Oleh karena itu siapapun dan organisasi apapun yang punya agenda tidak menjaga NKRI dan tidak bisa menerima Pancasila, maka PPP setuju ada jalur khusus untuk bisa dibubarkan. Terlepas apakah organisasi tersebut berasosiasi dengan gerakan transnasional apapun, termasuk yang mengenakan baju Islam untuk diperhadapkan dengan Pancasila.

Namun demikian, PPP juga harus mengkritisi Pemerintah yang dalam merumuskan isi dan norma hukumnya terkesan serampangan. Karena itulah PPP mensyaratkan revisi dalam penerimaann Perpu Ormas tersebut.
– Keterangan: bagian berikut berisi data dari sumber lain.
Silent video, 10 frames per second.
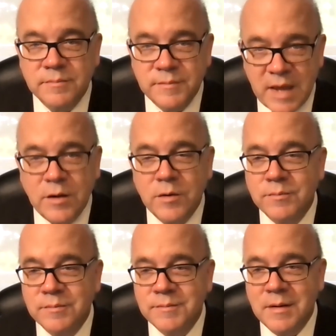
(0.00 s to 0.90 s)
Thank you.
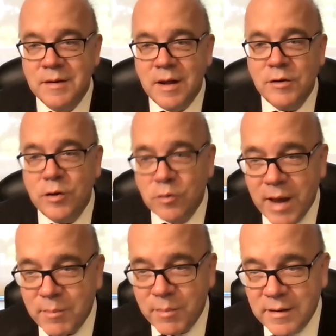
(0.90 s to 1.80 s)
I'll yield back my time.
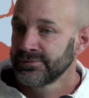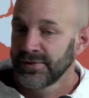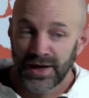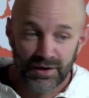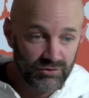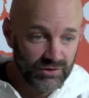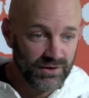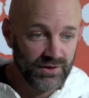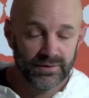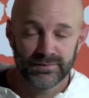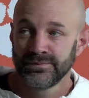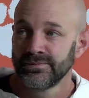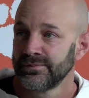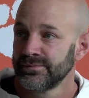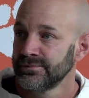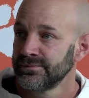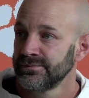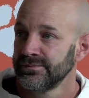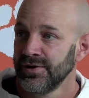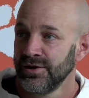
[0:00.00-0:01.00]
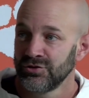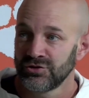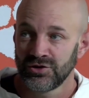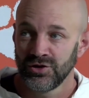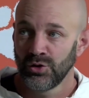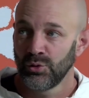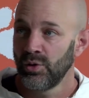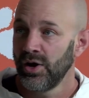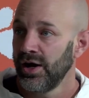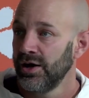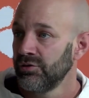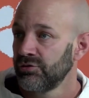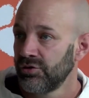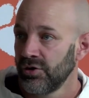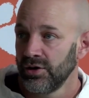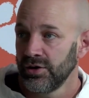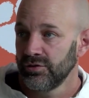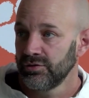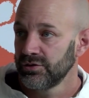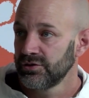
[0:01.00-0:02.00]
Everything is still right in
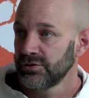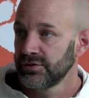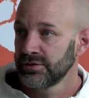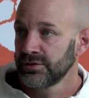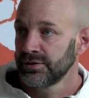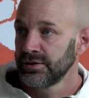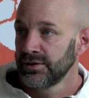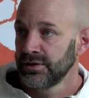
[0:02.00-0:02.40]
front of us.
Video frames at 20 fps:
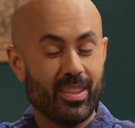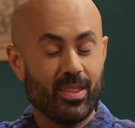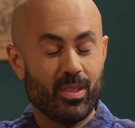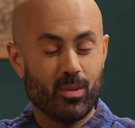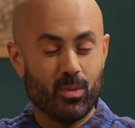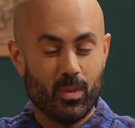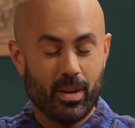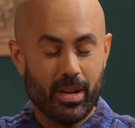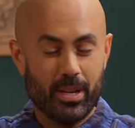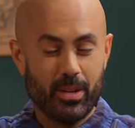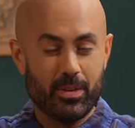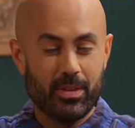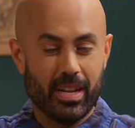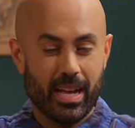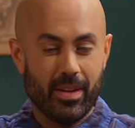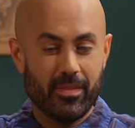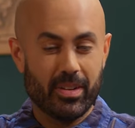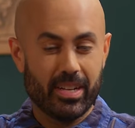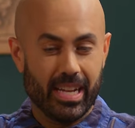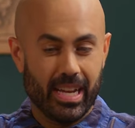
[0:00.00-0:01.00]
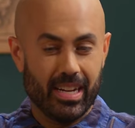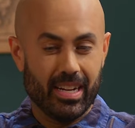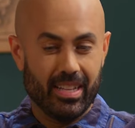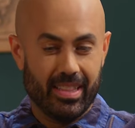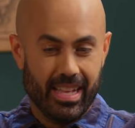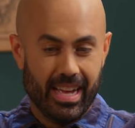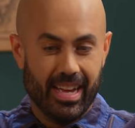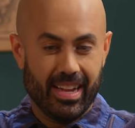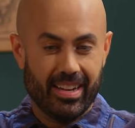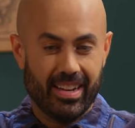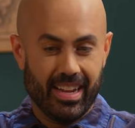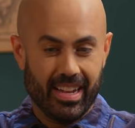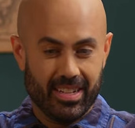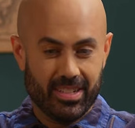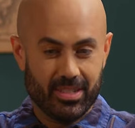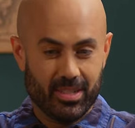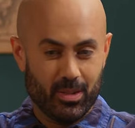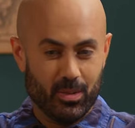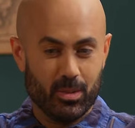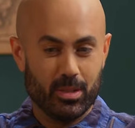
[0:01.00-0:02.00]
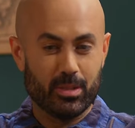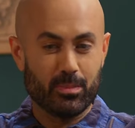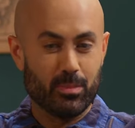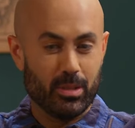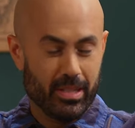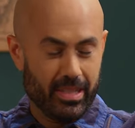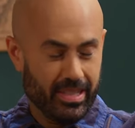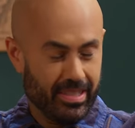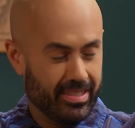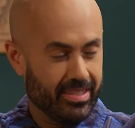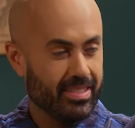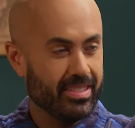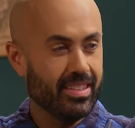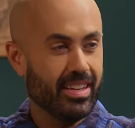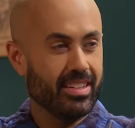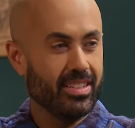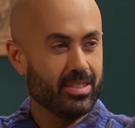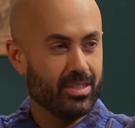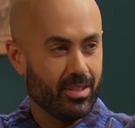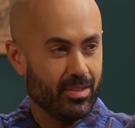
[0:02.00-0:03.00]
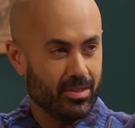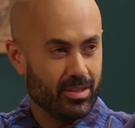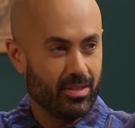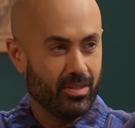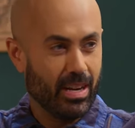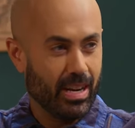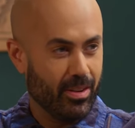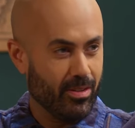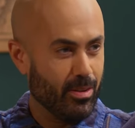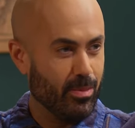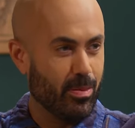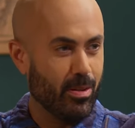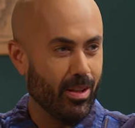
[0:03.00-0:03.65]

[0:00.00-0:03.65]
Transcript: The way you navigated that answer was brilliant. That deserves a round of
Saat ini kami bekerja bersama beberapa elemen masyarakat sipil sedang menyusun naskah akademik dan draft RUU Perubahan atas UU yang mengesahkan Perpu Ormas tersebut.

Fakta ini tidak dilihat sama sekali oleh akademisi atau pengamat sosial politik, bahkan untuk sekedar menghubungi dan bertanya saja kepada kami yang di PPP mereka tidak mau melakukannya.

Terkait Pilkada Sumatera Utara (Sumut,), suara segelintir akademisi dan pengamat hanya “co-pas” saja suara yang berkembang di sebagian intermal PPP di Sumut. Lagi-lagi mereka gagal untuk mencari tahu atau bertanya, dan hanya langsung bikin analisis dan pengamatan berbasis situasi saat ini saja.

Seyogianya seorang akademisi atau pengamat mengembangkan aspek empirisnya sebelum membuat analisis. Ia bisa bertanya kedalam untuk melengkapi bahan analisisnya, misalnya bagaimana proses-proses komunikasi politik terjadi sebelum akhirnya sampai pada keputusan bisa menerima pasangan calon Djarot- Sihar untuk Pilkada Sumatera Utara 2018. Mereka juga sepantasnya mengkaji apakah dari sisi idiologi PPP dan prinsip memilih pemimpin secara Islam ada yang salah ketika pilihannya Djarot-Sihar. Mereka juga seyogianya menengok sisi kebangsaan PPP ketika PPP juga mempertimbangkan realitas demografi di Sumut yang penduduknya sekitar 32% non-muslim.

Terakhir, saya ingin merespon mereka yang bicara PPP akan tenggelam di Pemilu 2019 dengan merujuk pada hasil survey yang di bawah 3 persen. Padahal ambang batas parlemen menurut UU Pemilu adalah 4%. Pasti yang menganalisis seperti ini tidak pernah melihat hasil-hasil survey tentang PPP di tahun 2013 ketika menjelang Pemilu 2014.

Silakan diriset kembali, maka akan ditemukan bahwa PPP pada survey-survey sepanjang tahun 2013 tingkat elektabilitasnya di kisaran 1,5 – 2,5 %, jadi diprediksi tidak akan lolos ke DPR RI karena ambang batas parlemen di Pemilu 2014 adalah 3%. Hasil nyatanya setelah perhitungan suara Pemilu 2014, PPP malah mendapatkan kenaikan suara dua juta dengan prosentase suara 6,160%. Jadi terlalu dini untuk menyimpulkan PPP akan tenggelam di Pemilu 2019. Apalagi kalau yang menyimpulkan tidak tahu bagaimana “geliat” PPP saat ini.